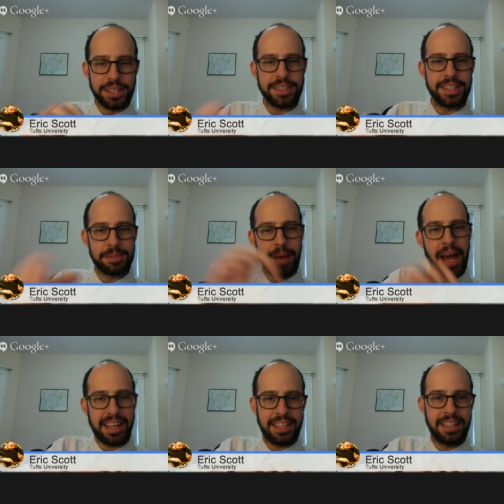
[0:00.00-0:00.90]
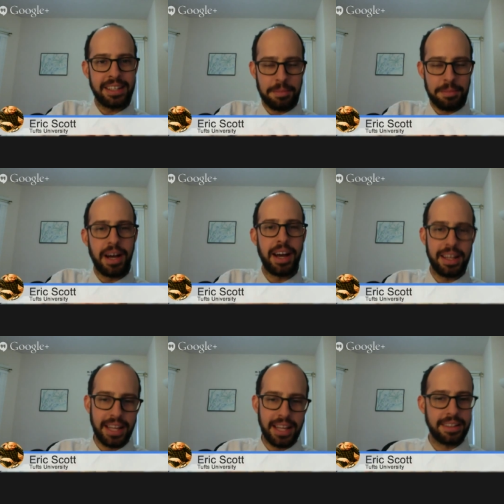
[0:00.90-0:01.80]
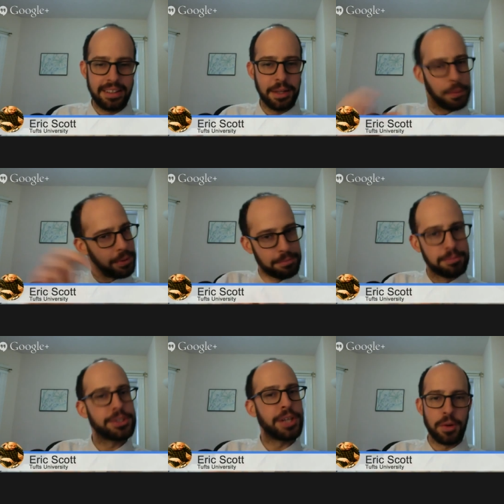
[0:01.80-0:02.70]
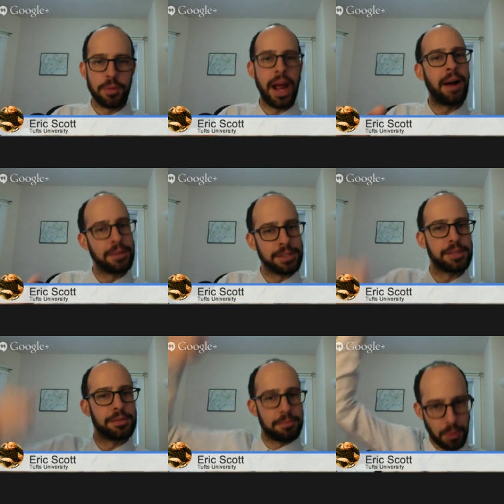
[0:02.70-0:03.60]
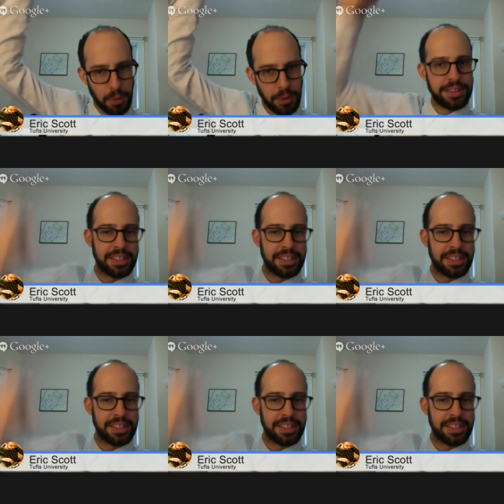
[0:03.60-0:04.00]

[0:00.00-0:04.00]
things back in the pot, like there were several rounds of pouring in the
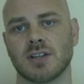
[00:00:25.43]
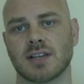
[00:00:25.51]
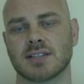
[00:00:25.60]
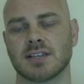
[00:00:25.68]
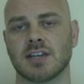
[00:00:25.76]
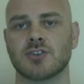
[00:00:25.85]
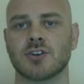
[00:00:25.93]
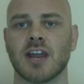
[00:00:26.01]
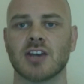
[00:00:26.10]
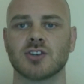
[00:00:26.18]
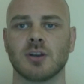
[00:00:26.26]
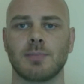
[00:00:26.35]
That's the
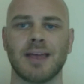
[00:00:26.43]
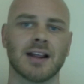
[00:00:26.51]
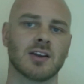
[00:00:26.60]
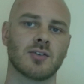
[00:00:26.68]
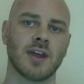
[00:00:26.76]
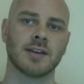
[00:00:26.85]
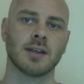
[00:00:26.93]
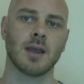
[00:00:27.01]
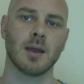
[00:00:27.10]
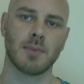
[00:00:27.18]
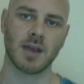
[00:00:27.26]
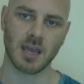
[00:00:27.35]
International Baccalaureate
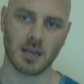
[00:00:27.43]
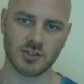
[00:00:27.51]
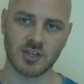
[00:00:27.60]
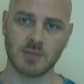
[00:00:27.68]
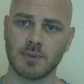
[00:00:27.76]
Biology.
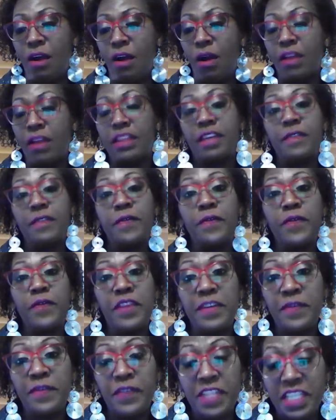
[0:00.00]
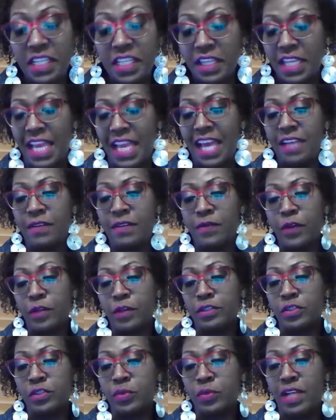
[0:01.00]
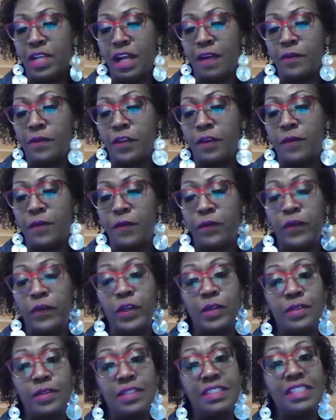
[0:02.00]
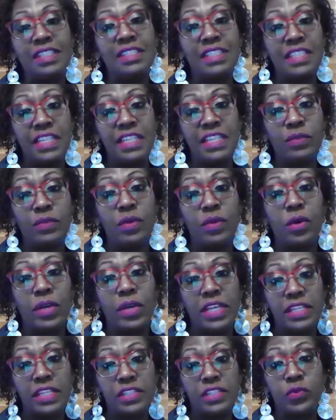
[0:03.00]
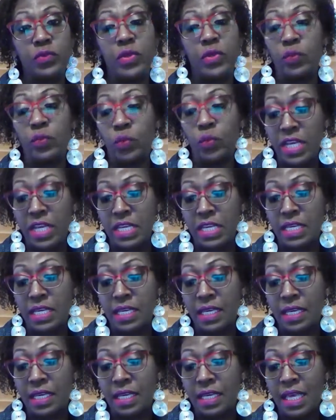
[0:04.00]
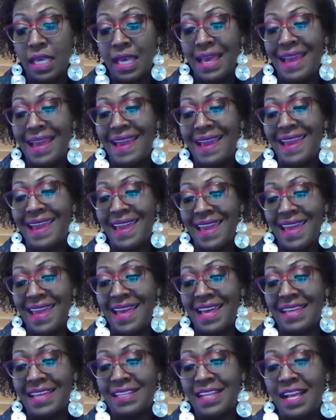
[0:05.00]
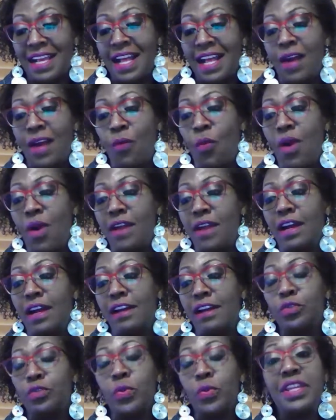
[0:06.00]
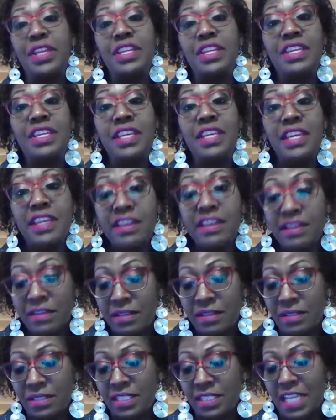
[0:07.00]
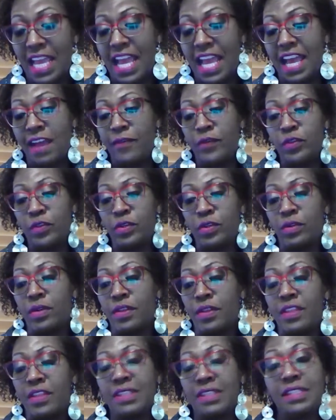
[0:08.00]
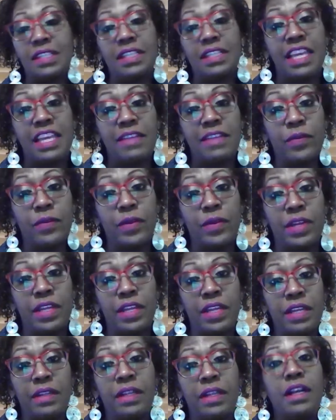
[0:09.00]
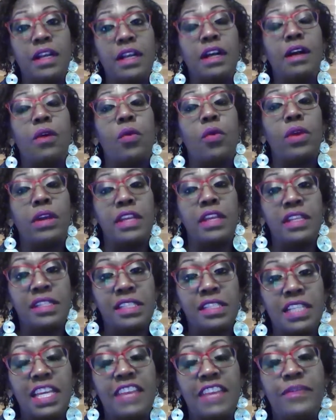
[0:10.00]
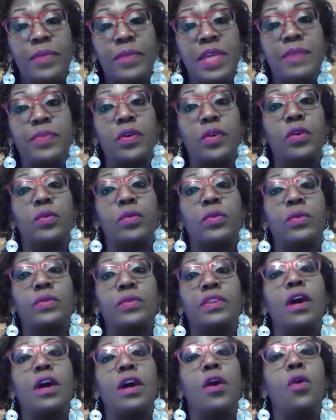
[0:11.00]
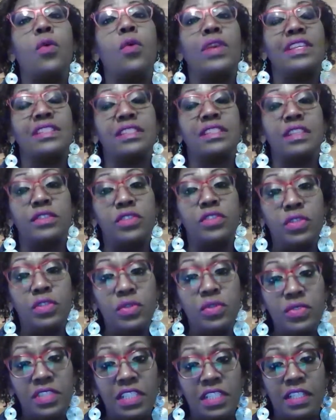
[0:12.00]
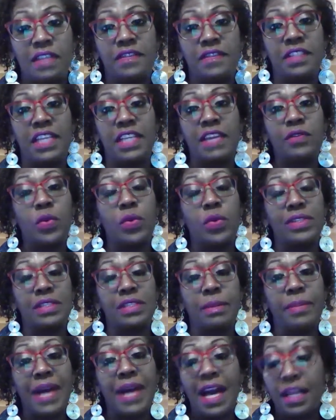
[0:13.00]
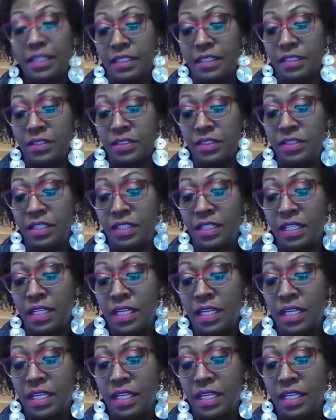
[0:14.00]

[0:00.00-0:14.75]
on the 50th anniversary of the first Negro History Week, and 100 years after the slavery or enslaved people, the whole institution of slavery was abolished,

[What needs to be done]:
Would you copy out the data exactly, leaving every picture out?

[Task output]:
[0:00.00-0:00.90]
[0:00.90-0:01.80]
[0:01.80-0:02.70]
[0:02.70-0:03.60]
[0:03.60-0:04.00]

[0:00.00-0:04.00]
things back in the pot, like there were several rounds of pouring in the
[00:00:25.43]
[00:00:25.51]
[00:00:25.60]
[00:00:25.68]
[00:00:25.76]
[00:00:25.85]
[00:00:25.93]
[00:00:26.01]
[00:00:26.10]
[00:00:26.18]
[00:00:26.26]
[00:00:26.35]
That's the
[00:00:26.43]
[00:00:26.51]
[00:00:26.60]
[00:00:26.68]
[00:00:26.76]
[00:00:26.85]
[00:00:26.93]
[00:00:27.01]
[00:00:27.10]
[00:00:27.18]
[00:00:27.26]
[00:00:27.35]
International Baccalaureate
[00:00:27.43]
[00:00:27.51]
[00:00:27.60]
[00:00:27.68]
[00:00:27.76]
Biology.
[0:00.00]
[0:01.00]
[0:02.00]
[0:03.00]
[0:04.00]
[0:05.00]
[0:06.00]
[0:07.00]
[0:08.00]
[0:09.00]
[0:10.00]
[0:11.00]
[0:12.00]
[0:13.00]
[0:14.00]

[0:00.00-0:14.75]
on the 50th anniversary of the first Negro History Week, and 100 years after the slavery or enslaved people, the whole institution of slavery was abolished,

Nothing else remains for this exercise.